Discussion:
[Rcpp-devel] Speed of RCppEigen Cholesky decomposition on sparse matrix
Hoffman, Gabriel
2018-11-26 17:23:24 UTC
Permalink
I am developing a statistical model and I have a prototype working in R
code. I make extensive use of sparse matrices, so the R code is pretty
fast, but hoped that using RCppEigen to evaluate the log-likelihood
function could avoid a lot of memory copying and be substantially
faster. However, in a simple example I am seeing that RCppEigen is
3-5x slower than standard R code for cholesky decomposition of a sparse
matrix. This is the case on R 3.5.1 using RcppEigen_0.3.3.4.0 on both
OS X and CentOS 6.9.

Since this simple operation is so much slower it doesn't seem like
using RCppEigen is worth it in this case. Is this an issue with BLAS,
some libraries or compiler options, or is R code really the fastest
option?


library(Matrix)
library(inline)

# construct sparse matrix
#########################

# construct a matrix C that is N x N with S total entries
# set C = crossprod(X)
N = 100000
S = 1000000
i = sample(1:1000, S, replace=TRUE)
j = sample(1:1000, S, replace=TRUE)
values = runif(S, 0, .3)
X = sparseMatrix(i=i, j=j, x = values, symmetric=FALSE )

C = as(crossprod(X), "dgCMatrix")

# check sparsity fraction
S / N^2

# define RCppEigen code
CholeskyCppSparse<-'
using Rcpp::as;
using Eigen::Map;
using Eigen::SparseMatrix;
using Eigen::MappedSparseMatrix;
using Eigen::SimplicialLLT;

// get data into RcppEigen
const MappedSparseMatrix<double> Sigma(as<MappedSparseMatrix<double> >(Sigma_in));

// compute Cholesky
typedef SimplicialLLT<SparseMatrix<double> > SpChol;
const SpChol Ch(Sigma);
'

CholSparse <- cxxfunction(signature(Sigma_in = "dgCMatrix"), CholeskyCppSparse, plugin = "RcppEigen")

# compare times
system.time(replicate(10, chol( C )))
# output:
# user system elapsed
# 0.341 0.014 0.355

system.time(replicate(10, CholSparse( C )))
# output:
# user system elapsed
# 1.639 0.046 1.687

sessionInfo()
R version 3.5.1 (2018-07-02)
Platform: x86_64-apple-darwin15.6.0 (64-bit)
Running under: macOS 10.14

Matrix products: default
BLAS:
/Library/Frameworks/R.framework/Versions/3.5/Resources/lib/libRblas.0.dylib
LAPACK:
/Library/Frameworks/R.framework/Versions/3.5/Resources/lib/libRlapack.dylib

locale:
[1] en_US.UTF-8/en_US.UTF-8/en_US.UTF-8/C/en_US.UTF-8/en_US.UTF-8

attached base packages:
[1] stats graphics grDevices datasets utils methods base

other attached packages:
[1] inline_0.3.15 Matrix_1.2-15

loaded via a namespace (and not attached):
[1] compiler_3.5.1 RcppEigen_0.3.3.4.0 Rcpp_1.0.0
[4] grid_3.5.1 lattice_0.20-38

Changing the size of the matrix and the number of entries does not
change the relative times much

Thanks,
- Gabriel
Dirk Eddelbuettel
2018-11-26 17:47:05 UTC
Permalink
Gabriel,

On 26 November 2018 at 17:23, Hoffman, Gabriel wrote:
| I am developing a statistical model and I have a prototype working in R
| code. I make extensive use of sparse matrices, so the R code is pretty
| fast, but hoped that using RCppEigen to evaluate the log-likelihood

(lowercase c generally: Rcpp, RcppEigen, ...)

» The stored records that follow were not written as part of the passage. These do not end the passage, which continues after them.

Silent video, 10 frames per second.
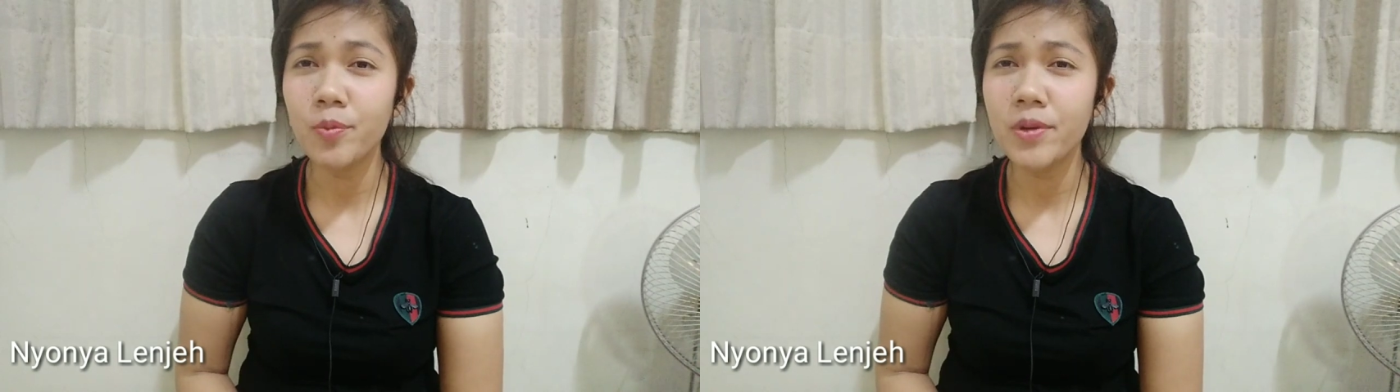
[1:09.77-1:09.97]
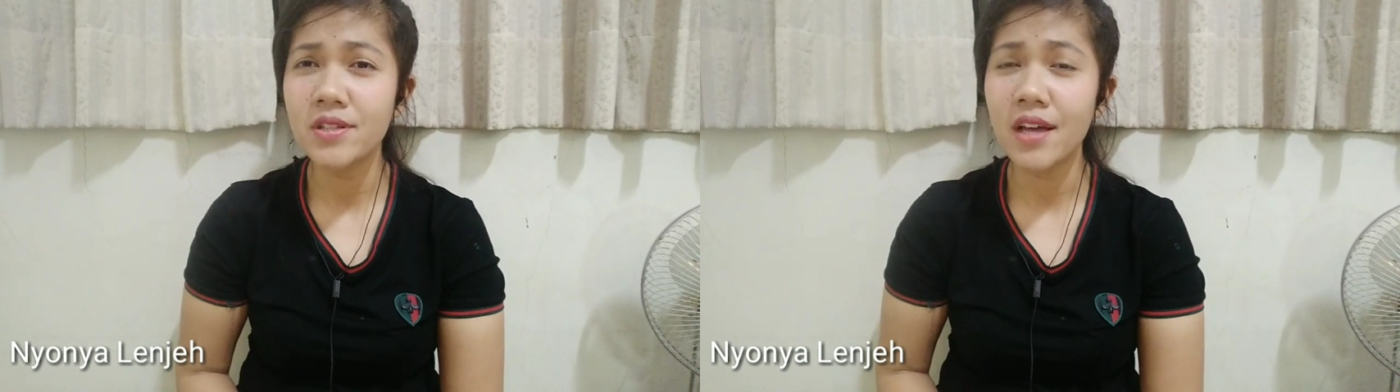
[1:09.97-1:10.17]

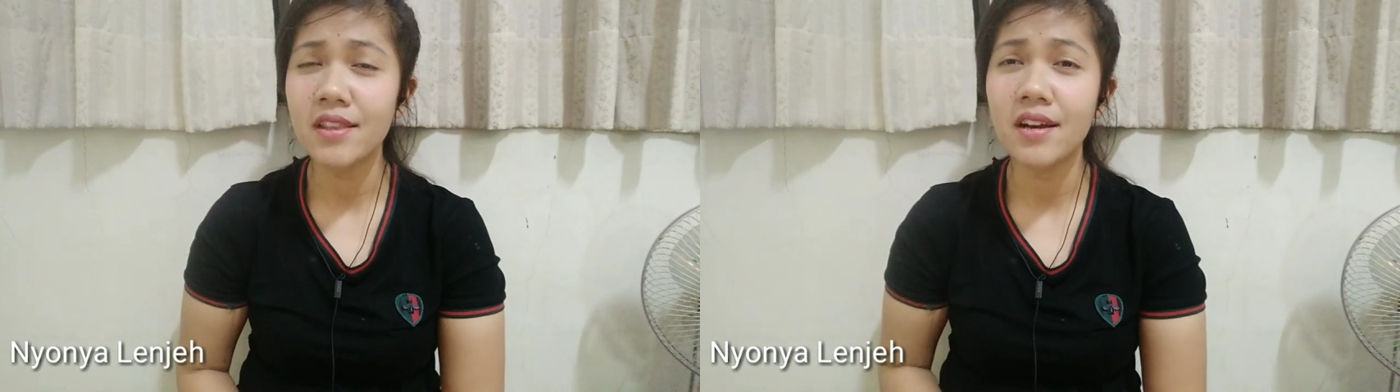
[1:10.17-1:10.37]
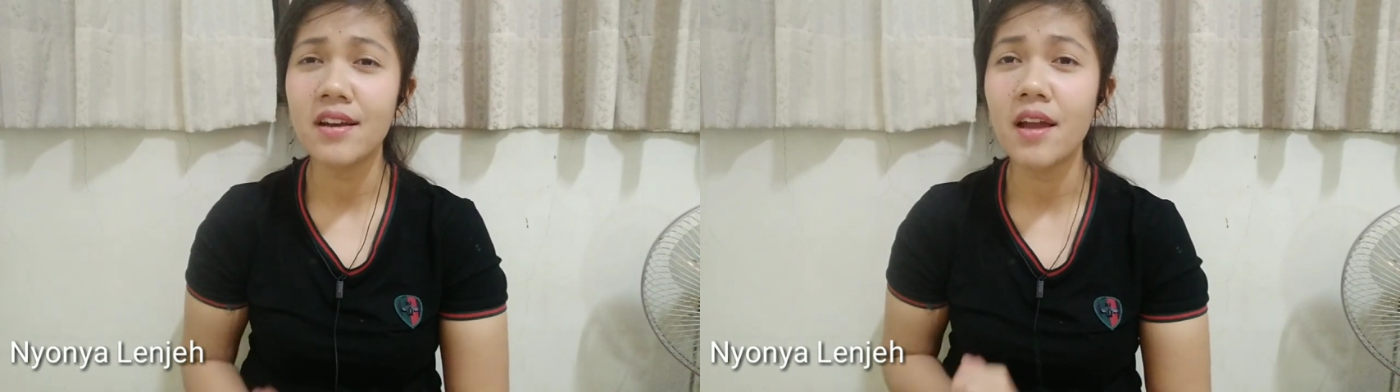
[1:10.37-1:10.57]
bisa
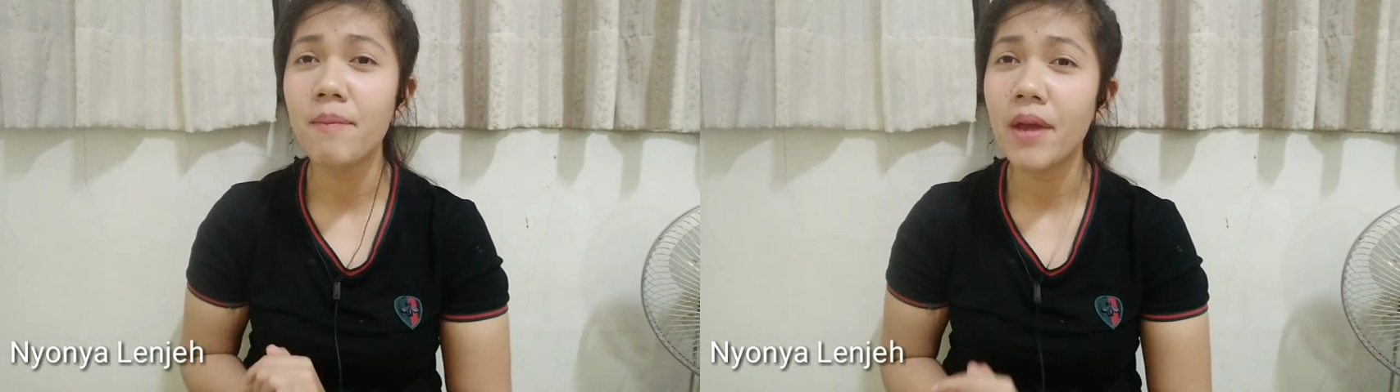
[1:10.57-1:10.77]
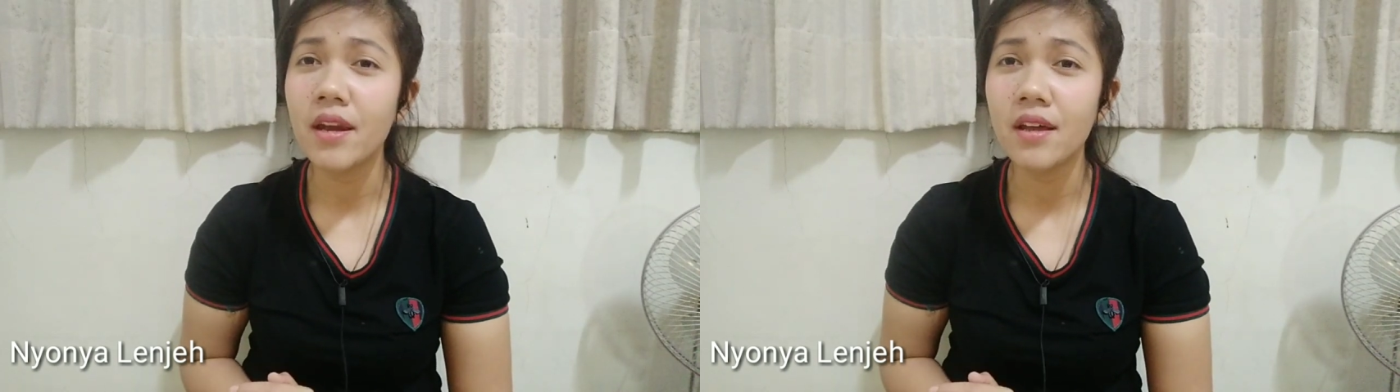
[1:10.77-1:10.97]
terkena
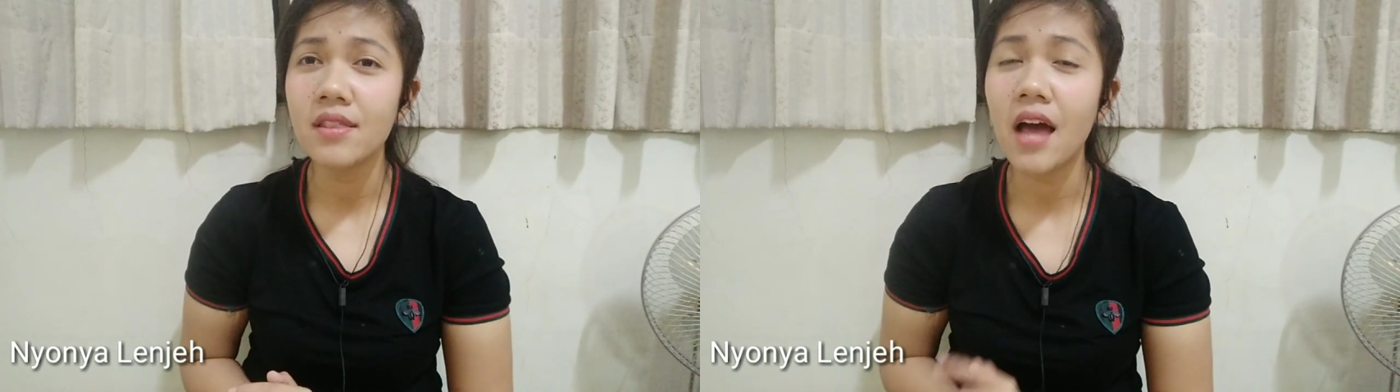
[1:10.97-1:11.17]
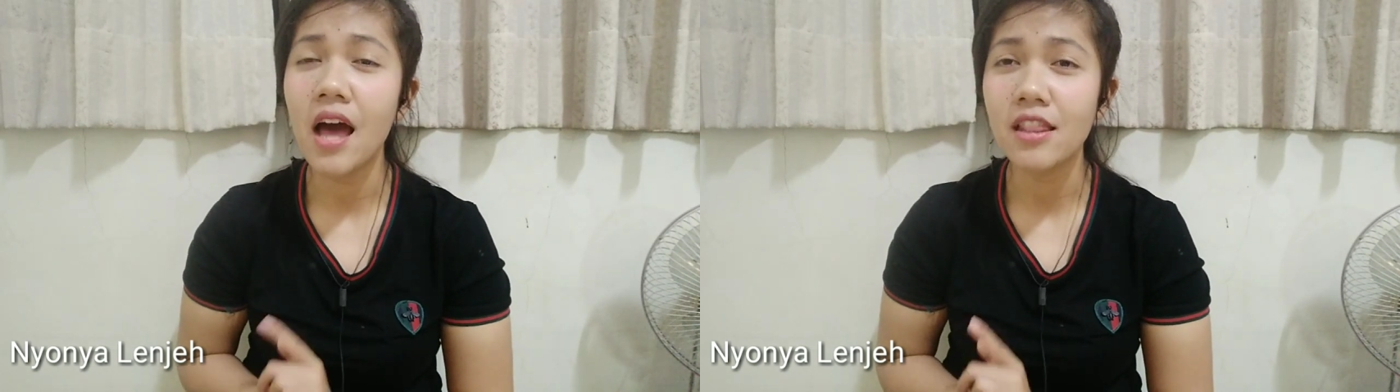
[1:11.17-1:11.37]
banded
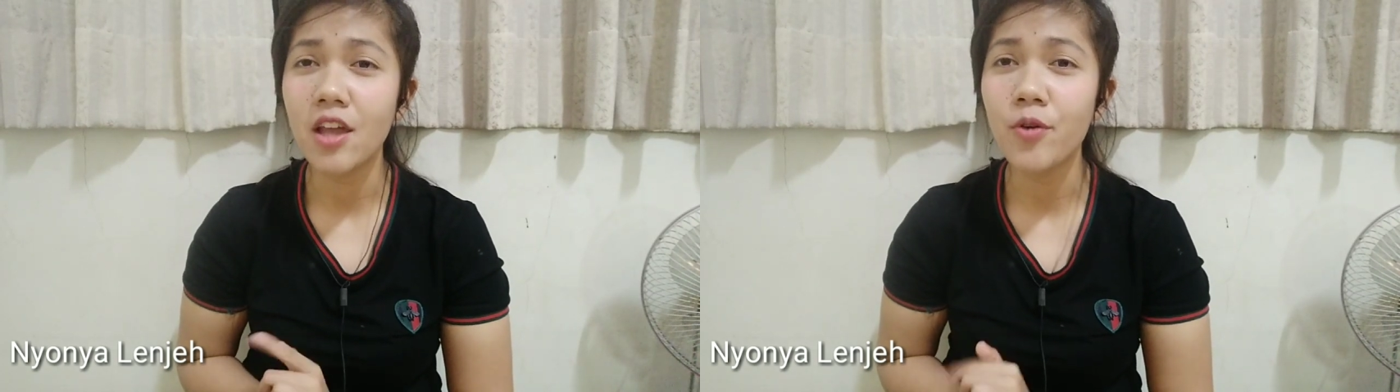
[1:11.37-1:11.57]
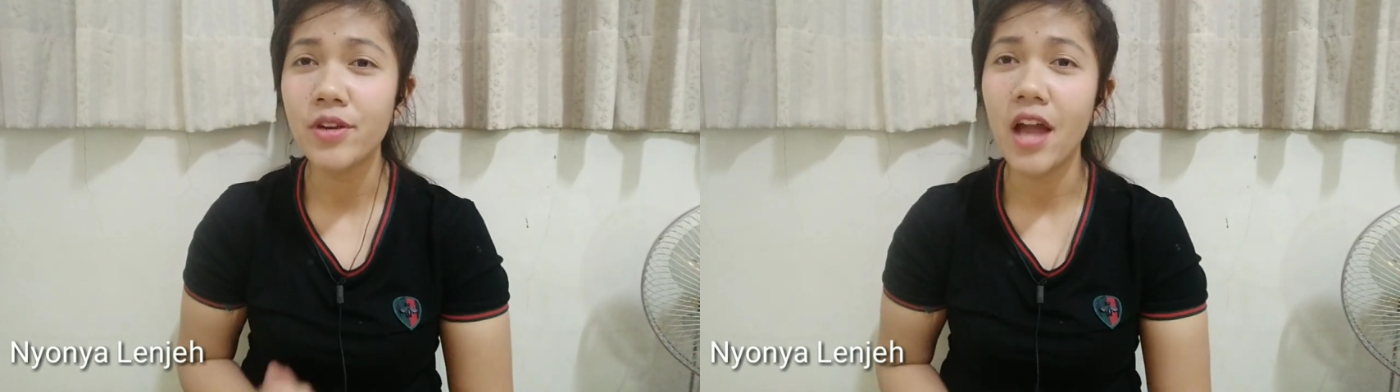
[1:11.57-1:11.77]

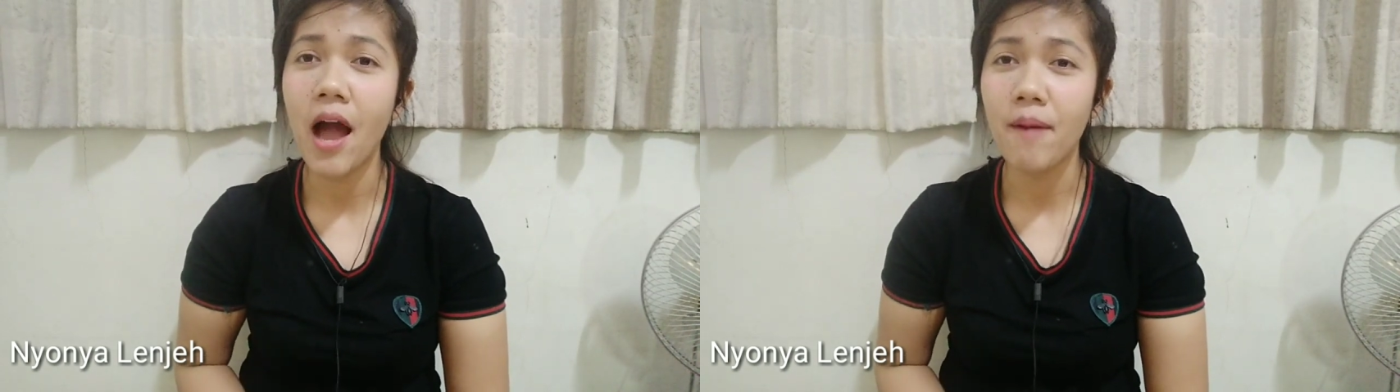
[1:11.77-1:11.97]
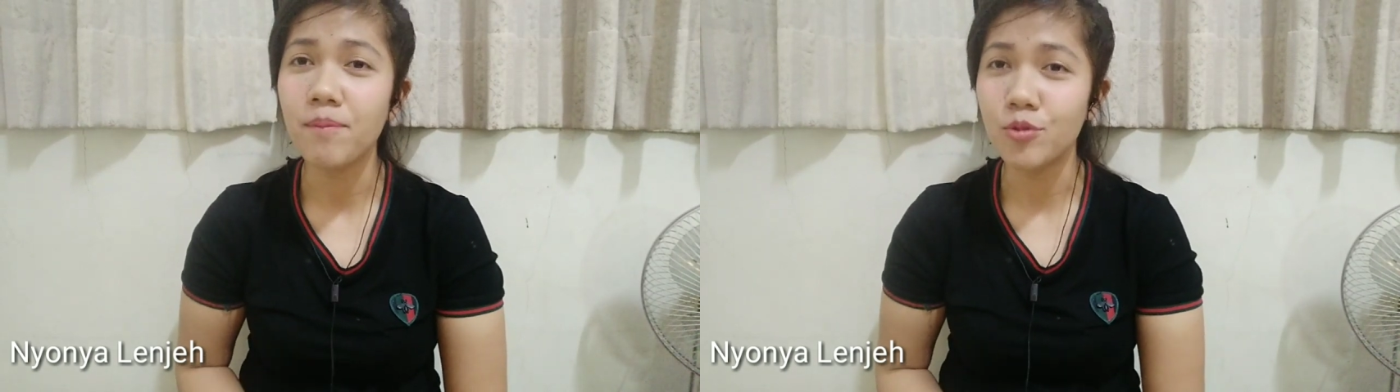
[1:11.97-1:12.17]
atau
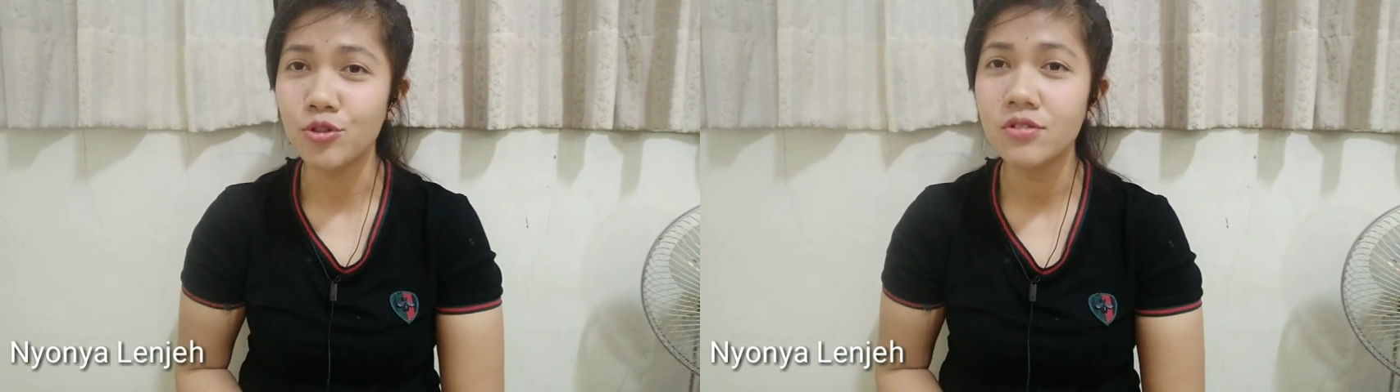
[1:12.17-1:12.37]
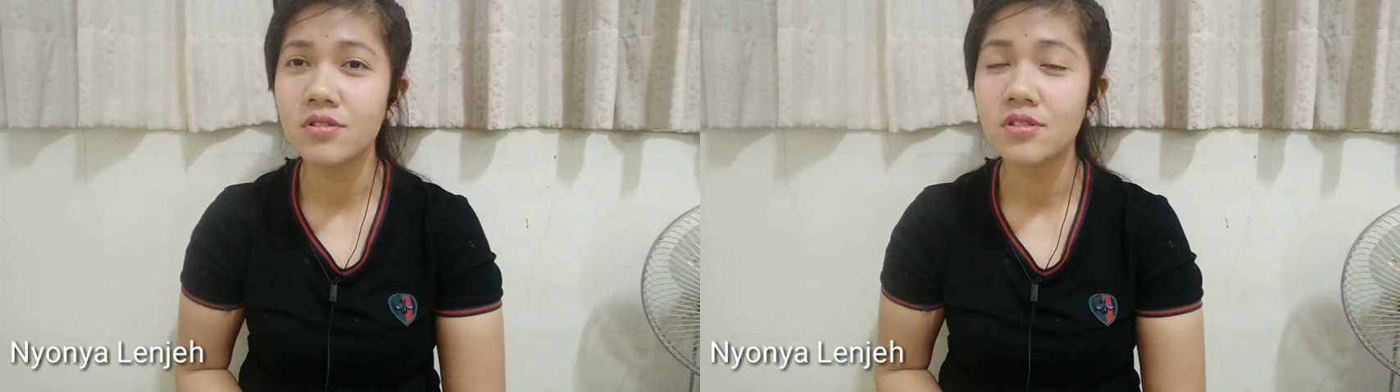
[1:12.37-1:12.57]

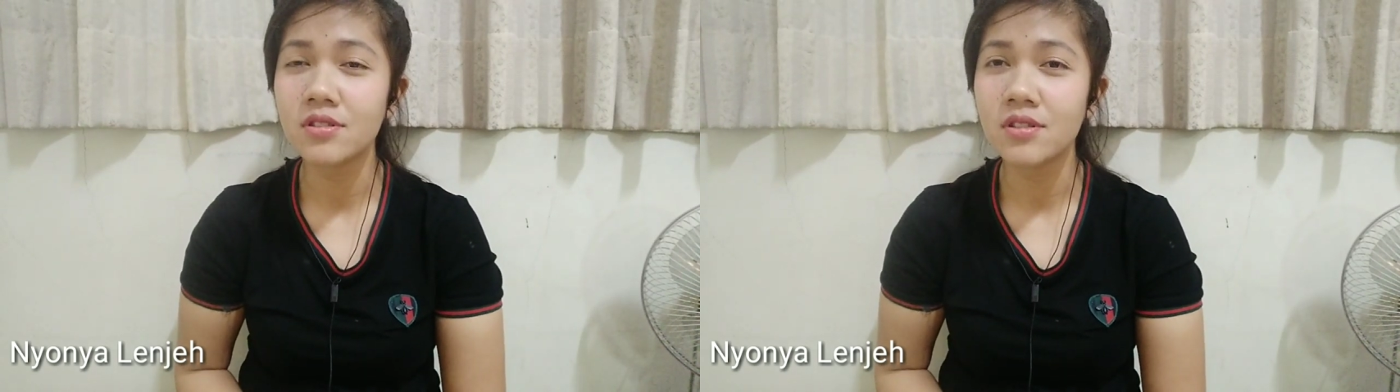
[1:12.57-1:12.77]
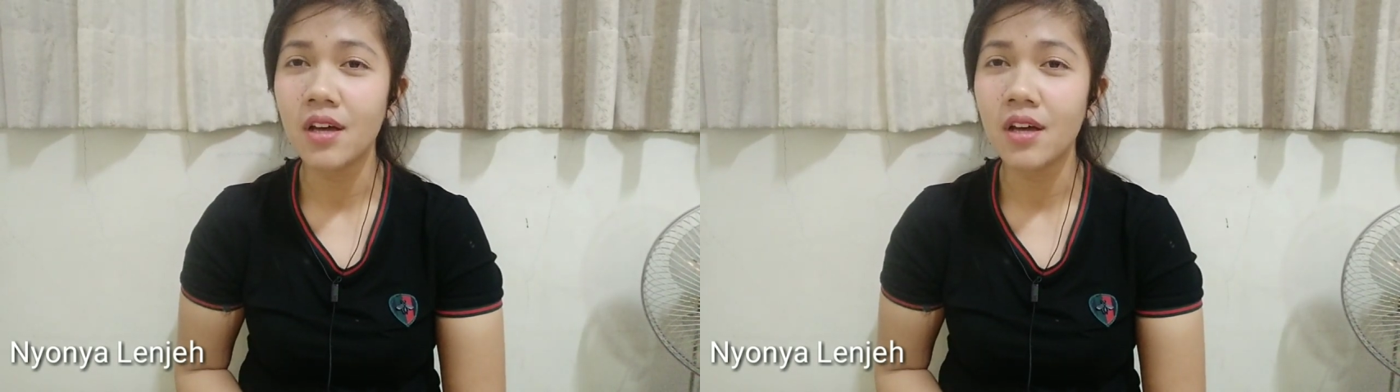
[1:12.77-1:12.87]
dihapus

| function could avoid a lot of memory copying and be substantially
| faster. However, in a simple example I am seeing that RCppEigen is
| 3-5x slower than standard R code for cholesky decomposition of a sparse
| matrix. This is the case on R 3.5.1 using RcppEigen_0.3.3.4.0 on both
| OS X and CentOS 6.9.
|
| Since this simple operation is so much slower it doesn't seem like
| using RCppEigen is worth it in this case. Is this an issue with BLAS,
| some libraries or compiler options, or is R code really the fastest
| option?

Well Eigen (famously) does not use BLAS (for dense matrices) so that
comparison is off. But then again sparse matrices never use BLAS anyway.

Eigen had sparse matrix code earlier which is why Doug originally connected
it to R via Rcpp and RcppEigen. We now also have sparse matrix code in
RcppArmadillo (thanks chiefly to Binxiang during his Google Summer of Code)
so you could compare those two. And then there is of course the Matrix
package which had all of this first first so you could consider that (from C
/ C++ as well). That may be fastest, but the most work to get "wired up". Or
maybe not.

But in essence: "what you see is what you get". There should be no layer in
either of these packages slowing access down, and ultimately the sparse
matrix libraries are often called. I think there may be some run-time
checks. RcppArmadillo has a vignette on this too...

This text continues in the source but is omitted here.